In 2012, in cooperation with the Art Academy of Latvia, they created the strategic action plan for higher education, and founded the grant of patroness Ināra Tetereva for students of the Art Academy of Latvia. In 2011, the Foundation supported the newly founded Prize of the Year of the Art Academy of Latvia (first laureates – artist Džemma Skulme, art historian Laima Slava, artist Jānis Avotiņš ). In 2012, the Ināra Tetereva art scholarship was established, with the first awards going to Lilita Bauģe, Sandra Strēle and Agita Šteinberga. In 2012, the Academy of the Latvian National Opera (LNO) was established thanks to the Foundation.

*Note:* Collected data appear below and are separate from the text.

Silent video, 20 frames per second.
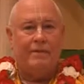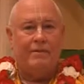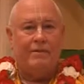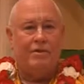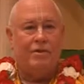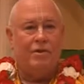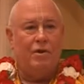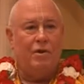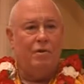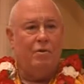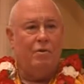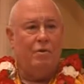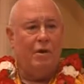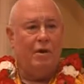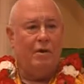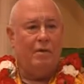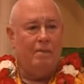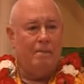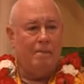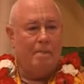
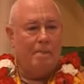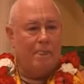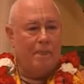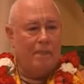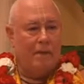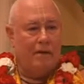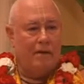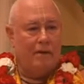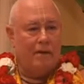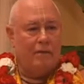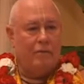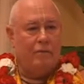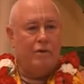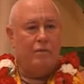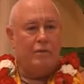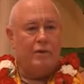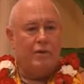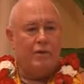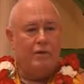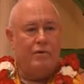So
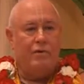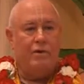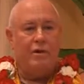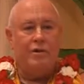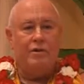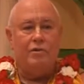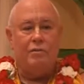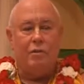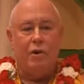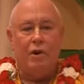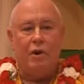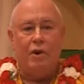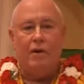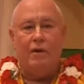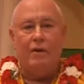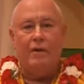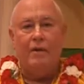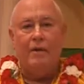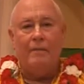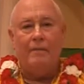when we do this
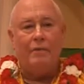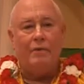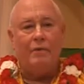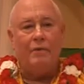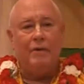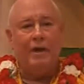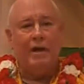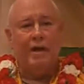work, we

The Foundation’s animal welfare support is significant: it sponsors the animal shelters Dzīvnieku draugs (since 2010) and Labās mājas (since 2013).

The Latvian TV channel LTV1 has been airing Ķepa uz sirds (Paw on the Heart) since 2011, a family infotainment programme about animal welfare issues, expert advice, and animal grooming and breeding.